In a bid to expand access, education is increasingly exploring the possibilities of the metaverse and extended-reality (XR) approaches. The former comprises a range of technologies that immerse users in a virtual environment. It denotes a 3D medium that combines virtual reality (VR) and augmented reality (AR) into a new digital realm, sometimes known as XR. These environments are accessed through VR headsets and are typically immersive, interactive and social.
The world’s leading tech companies are investing heavily in XR. In 2021 Facebook rebranded as Meta, indicating how important it believes XR will become. Indeed, following the massive shift to online learning during the Covid-19 pandemic, XR is becoming more prominent among educational institutions globally. At the end of 2021 Roblox – a US-based XR platform and game-creation system – announced that it had invested $10m to develop a set of XR games at the middle school, high school and university levels. These activities will teach robotics, space exploration, and computer, engineering and biomedical science.
Higher education also realises the potential of XR. The University of Michigan has recreated the decommissioned Ford Nuclear Reactor in XR, while the Massachusetts Institute of Technology’s Electrostatic Playground is a room-scale XR environment where students can explore the principles of electrostatics. Universities are also developing infrastructure and processes to leverage XR. The University of Glasgow’s new Advanced Research Centre, for instance, is a dedicated XR space and is one of the biggest in the UK. Abu Dhabi’s Khalifa University has a 360-degree fully immersive VR space that it uses for various purposes, including training drivers and helping staff members practice handling high-stress situations such as fire drills.
XR in Emerging Markets
While higher education institutions in developed economies are leading the way when it comes to XR integration, many institutions in emerging markets are also exploring its benefits.
The Seoul-based Korea Advanced Institute of Science and Technology (KAIST) plans to open a virtual campus within its Kenya-KAIST campus at the Konza Technopolis, some 60 km outside Nairobi. In China – where in early 2022 Morgan Stanley anticipated that the metaverse market could soon be worth some $8trn – its development is being spearheaded by a group of leading universities, led by Tsinghua x-lab, the innovation incubator at China’s Tsinghua University. In parallel, the Communication University of China announced the launch of a digital campus in January 2022.
In view of its significant potential as a transformative lever in the teaching and learning space, several African countries are looking to leverage the metaverse. In November 2021 EON Reality, an AR/VR software developer based in the US, announced a partnership with the University of Nigeria to establish a knowledge-metaverse facility at its Lion Science Park Health Hub. EON Reality has also partnered with the Ministry of Education of Ethiopia to create a knowledge metaverse centre for students, teachers and entrepreneurs. EON committed $19.9m to the project.

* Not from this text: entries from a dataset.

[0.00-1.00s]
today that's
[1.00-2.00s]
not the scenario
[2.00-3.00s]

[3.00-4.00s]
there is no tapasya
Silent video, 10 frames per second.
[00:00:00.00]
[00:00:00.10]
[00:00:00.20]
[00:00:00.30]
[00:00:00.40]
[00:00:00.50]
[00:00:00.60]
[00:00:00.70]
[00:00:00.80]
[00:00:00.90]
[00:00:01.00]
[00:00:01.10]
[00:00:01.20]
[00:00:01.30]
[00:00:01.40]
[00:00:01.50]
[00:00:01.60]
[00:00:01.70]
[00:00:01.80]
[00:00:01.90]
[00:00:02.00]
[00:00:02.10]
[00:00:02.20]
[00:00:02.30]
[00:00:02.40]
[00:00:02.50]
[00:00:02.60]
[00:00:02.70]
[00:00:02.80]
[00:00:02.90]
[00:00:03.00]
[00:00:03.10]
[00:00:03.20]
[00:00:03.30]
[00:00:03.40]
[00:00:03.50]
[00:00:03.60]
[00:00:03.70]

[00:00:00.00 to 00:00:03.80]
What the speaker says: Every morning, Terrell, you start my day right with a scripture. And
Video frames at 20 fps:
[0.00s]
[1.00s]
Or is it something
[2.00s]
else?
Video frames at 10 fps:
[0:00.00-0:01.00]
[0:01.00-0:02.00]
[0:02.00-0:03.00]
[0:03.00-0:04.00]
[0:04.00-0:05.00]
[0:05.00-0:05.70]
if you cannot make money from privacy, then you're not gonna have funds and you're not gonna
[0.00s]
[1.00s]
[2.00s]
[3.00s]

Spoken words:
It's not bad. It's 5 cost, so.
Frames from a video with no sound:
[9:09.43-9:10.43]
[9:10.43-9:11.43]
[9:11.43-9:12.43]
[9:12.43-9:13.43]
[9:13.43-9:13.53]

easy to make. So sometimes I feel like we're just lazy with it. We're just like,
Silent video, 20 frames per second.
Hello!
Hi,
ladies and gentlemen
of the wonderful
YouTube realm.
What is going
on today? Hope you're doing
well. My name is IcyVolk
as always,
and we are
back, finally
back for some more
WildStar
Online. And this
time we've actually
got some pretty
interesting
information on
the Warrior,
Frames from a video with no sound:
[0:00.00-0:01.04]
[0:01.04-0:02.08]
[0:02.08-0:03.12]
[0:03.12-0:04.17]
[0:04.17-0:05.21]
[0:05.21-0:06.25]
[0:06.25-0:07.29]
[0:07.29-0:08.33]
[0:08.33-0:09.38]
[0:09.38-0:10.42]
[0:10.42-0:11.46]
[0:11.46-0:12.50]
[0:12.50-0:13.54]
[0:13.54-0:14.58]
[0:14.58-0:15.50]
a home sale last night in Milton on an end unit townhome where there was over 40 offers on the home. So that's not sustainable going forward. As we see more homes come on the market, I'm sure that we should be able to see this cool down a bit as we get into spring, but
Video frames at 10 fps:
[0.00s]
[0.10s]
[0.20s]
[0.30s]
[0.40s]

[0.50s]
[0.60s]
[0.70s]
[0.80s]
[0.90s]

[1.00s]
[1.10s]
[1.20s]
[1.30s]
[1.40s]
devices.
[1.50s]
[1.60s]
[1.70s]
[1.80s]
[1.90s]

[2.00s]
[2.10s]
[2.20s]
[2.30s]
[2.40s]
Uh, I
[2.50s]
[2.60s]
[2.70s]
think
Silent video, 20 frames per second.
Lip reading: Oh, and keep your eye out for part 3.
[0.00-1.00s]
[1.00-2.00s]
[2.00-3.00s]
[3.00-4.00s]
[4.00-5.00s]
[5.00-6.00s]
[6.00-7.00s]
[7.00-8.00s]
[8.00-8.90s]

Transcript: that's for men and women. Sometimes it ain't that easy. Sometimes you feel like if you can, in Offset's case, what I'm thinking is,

Despite its potential, deploying XR is not without challenges – perhaps the most significant of which is associated with digital interactions. Computers and smartphones are synonymous with leisure and distraction as much as work and study, and stakeholders question whether students will be able to maintain focus on a lecture in the metaverse.
At the height of the pandemic, many companies discovered that business could continue remotely. However, many are now realising an intangible, unquantifiable value associated with face-to-face interaction like the well-known “water-cooler moment”, where people exchange ideas during impromptu gatherings. Some researchers point to a similar dynamic in education and have asked whether chance face-to-face encounters with peers and teachers can enrich the educational experience in ways not possible in a virtual setting.